KR100920648B1 - Obesity-treating and preventing compositions containing ginkgolide A as active ingredient - Google Patents

Abstract

The present invention relates to a composition for treating and preventing obesity comprising ginkgolide A as an active ingredient. More specifically, ginkgolide A can be used to determine the effect of inhibiting the formation of adipocytes and measuring the inhibitory effect of PPARγ and C / EBPa protein expression involved in adipocyte formation. It relates to a composition for the treatment and prevention of obesity comprising as an active ingredient.

Ginkgo Biloba Leaf, Ginkgo Ridge A, Obesity

Description

Obesity-treating and preventing compositions containing ginkgolide A as active ingredient

The present invention relates to a composition for treating and preventing obesity comprising ginkgolide A as an active ingredient.

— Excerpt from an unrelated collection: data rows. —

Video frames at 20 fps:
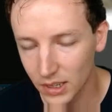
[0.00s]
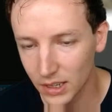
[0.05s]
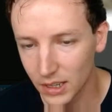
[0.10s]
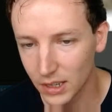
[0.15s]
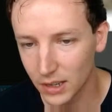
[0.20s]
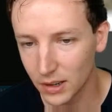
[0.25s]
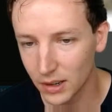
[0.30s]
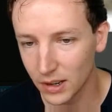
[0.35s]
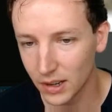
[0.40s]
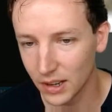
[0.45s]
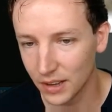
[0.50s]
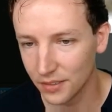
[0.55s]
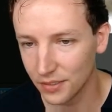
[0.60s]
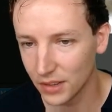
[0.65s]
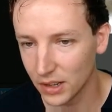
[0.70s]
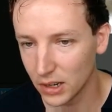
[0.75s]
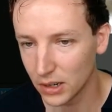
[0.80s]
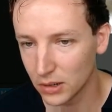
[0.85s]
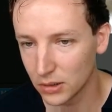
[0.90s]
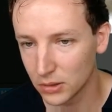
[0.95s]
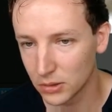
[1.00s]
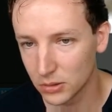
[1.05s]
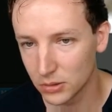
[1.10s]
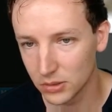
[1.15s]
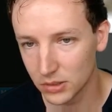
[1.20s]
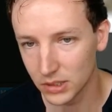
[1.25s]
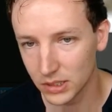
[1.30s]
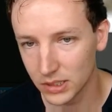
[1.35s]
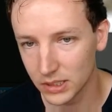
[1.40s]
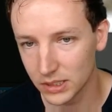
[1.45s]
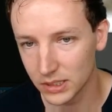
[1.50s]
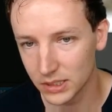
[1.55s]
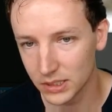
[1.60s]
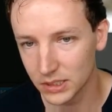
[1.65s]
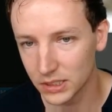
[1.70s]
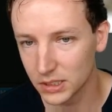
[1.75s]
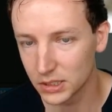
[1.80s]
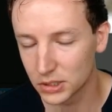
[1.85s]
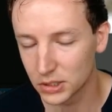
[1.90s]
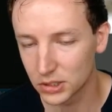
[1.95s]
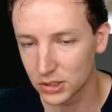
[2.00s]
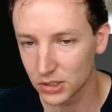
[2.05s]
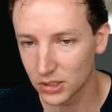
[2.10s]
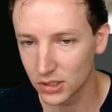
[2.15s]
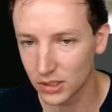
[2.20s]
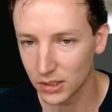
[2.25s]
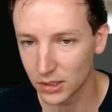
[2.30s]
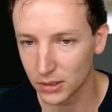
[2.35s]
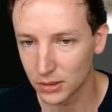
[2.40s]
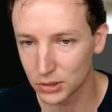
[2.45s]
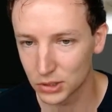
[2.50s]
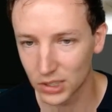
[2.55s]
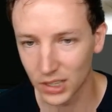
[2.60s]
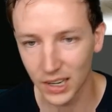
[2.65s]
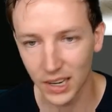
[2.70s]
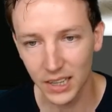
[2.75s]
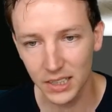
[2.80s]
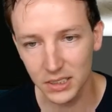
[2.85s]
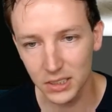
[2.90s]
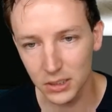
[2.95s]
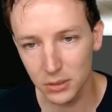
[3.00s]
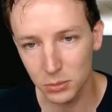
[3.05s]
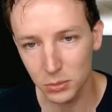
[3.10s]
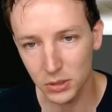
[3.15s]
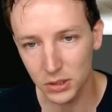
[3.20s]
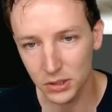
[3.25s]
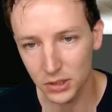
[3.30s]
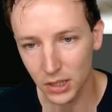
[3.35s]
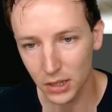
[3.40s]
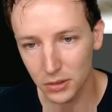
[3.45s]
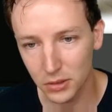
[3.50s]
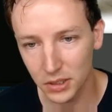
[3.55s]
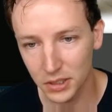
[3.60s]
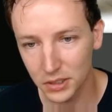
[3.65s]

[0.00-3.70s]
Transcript: uh, and now it is uh, selected but now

More specifically, ginkgolide A can be used to determine the effect of inhibiting the formation of adipocytes and measuring the inhibitory effect of PPARγ and C / EBPa protein expression involved in adipocyte formation. It relates to a composition for the treatment and prevention of obesity comprising as an active ingredient.

Ginkgo biloba is a deciduous tree belonging to the family Ginkgoaceae, many of which have been identified. Among them, as the research on flavonoids is active, various physiological activities and pharmacological effects are revealed, and many clinically developed and marketed as medicines. Ginkgo biloba is known to contain many effective bioactive substances. Ginkgo biloba fruit contains phenolic compounds such as ginkgol, bilobal and ginkgolic acid. Ginkgo seeds contain cyanogenetic glycosides and amino acids. It is contained. The leaves contain aromatic compounds, in particular phenolic compounds, flavonoid glycosides and simple flavonoids, keampferol, quercetin, isorhamnetin, luteolin and terpenoids. Terpenoid compounds include ginkgolide and bilobalide. Many of the active molecules have been identified in ginkgo leaves, including the most prevalent flavone glycosides and terpenoids.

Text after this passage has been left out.